All of the data should be output character for character, except the pictures.
--- The records ---
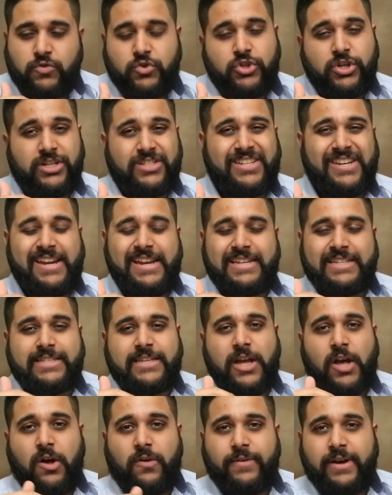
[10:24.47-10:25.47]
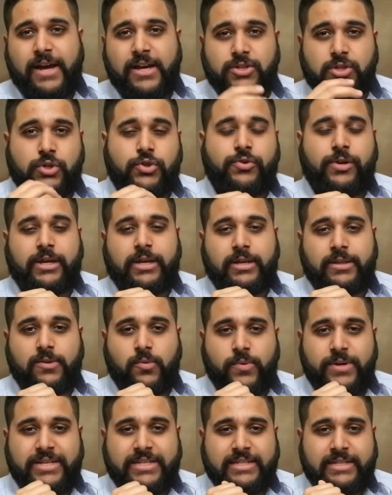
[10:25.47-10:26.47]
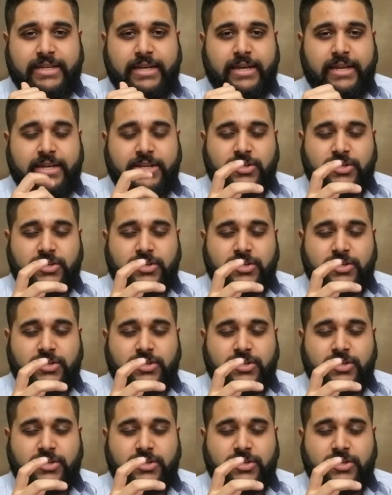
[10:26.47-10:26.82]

just in itself as you're drinking the whiskey,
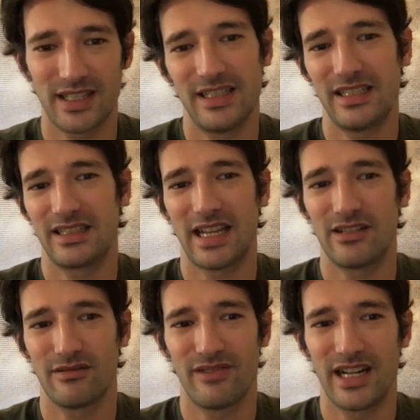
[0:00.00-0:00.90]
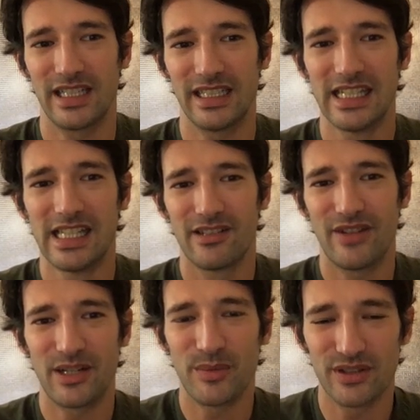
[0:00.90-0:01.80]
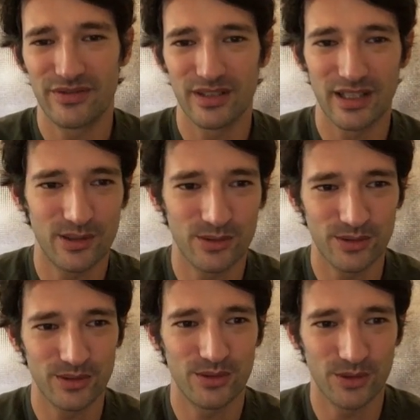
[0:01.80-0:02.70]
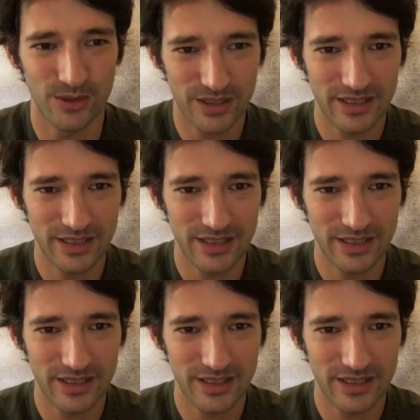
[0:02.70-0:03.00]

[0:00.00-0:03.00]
And this is kind of very, very beautiful to look.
---
Written response »
[10:24.47-10:25.47]
[10:25.47-10:26.47]
[10:26.47-10:26.82]

just in itself as you're drinking the whiskey,
[0:00.00-0:00.90]
[0:00.90-0:01.80]
[0:01.80-0:02.70]
[0:02.70-0:03.00]

[0:00.00-0:03.00]
And this is kind of very, very beautiful to look.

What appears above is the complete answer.